■ Work order ■
Exact copy, pictures excluded: write out every line below.

+++++

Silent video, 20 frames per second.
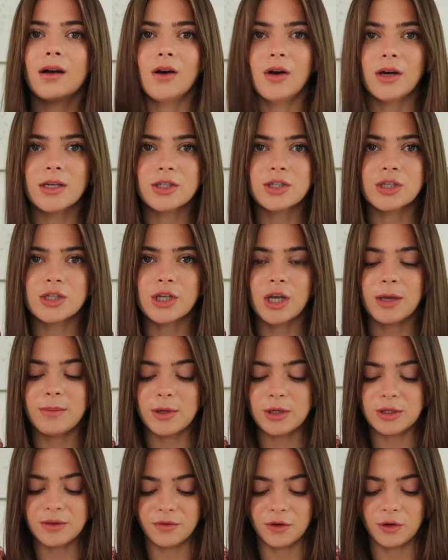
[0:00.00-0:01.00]
oh, it's just so
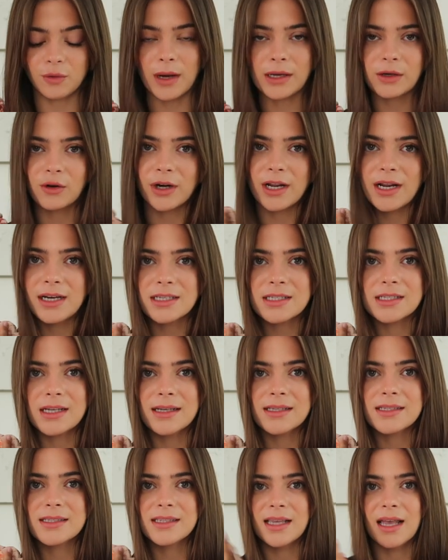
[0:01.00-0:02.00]
beautiful. I got it in a
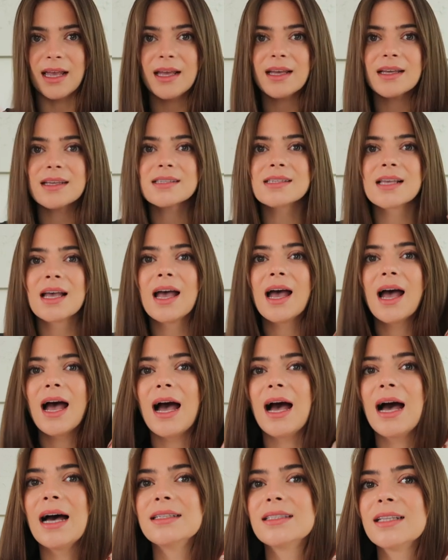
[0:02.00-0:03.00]
size 6,
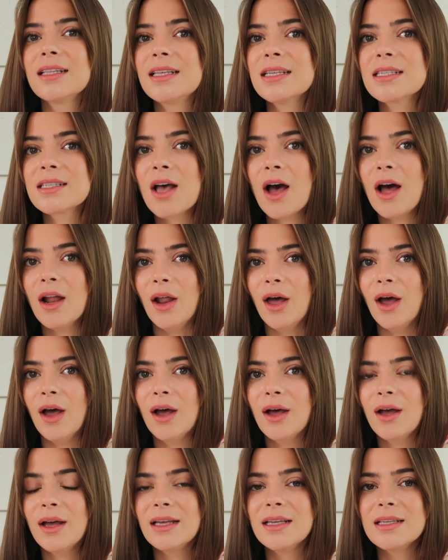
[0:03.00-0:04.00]
and this
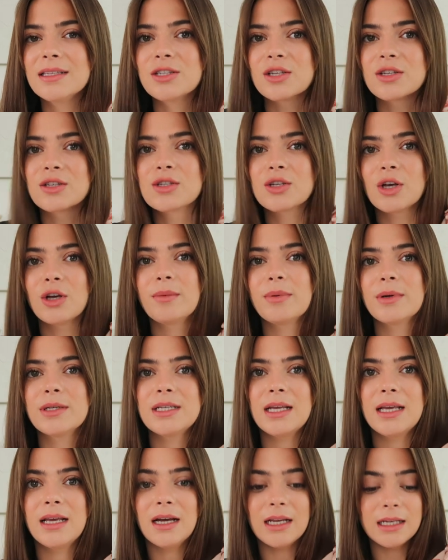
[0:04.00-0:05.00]
color is just so
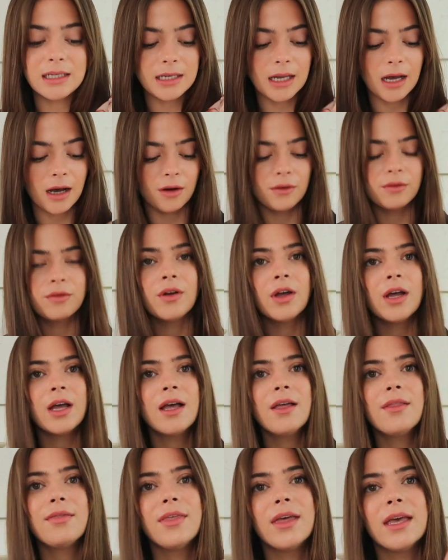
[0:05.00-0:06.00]
pretty. I love
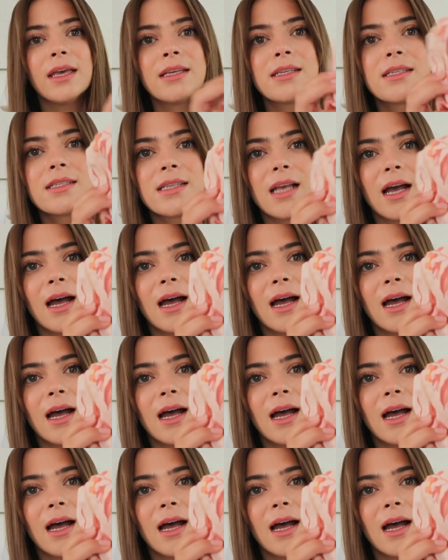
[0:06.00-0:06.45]
this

+++++

■ Response to this exercise ■
Silent video, 20 frames per second.
[0:00.00-0:01.00]
oh, it's just so
[0:01.00-0:02.00]
beautiful. I got it in a
[0:02.00-0:03.00]
size 6,
[0:03.00-0:04.00]
and this
[0:04.00-0:05.00]
color is just so
[0:05.00-0:06.00]
pretty. I love
[0:06.00-0:06.45]
this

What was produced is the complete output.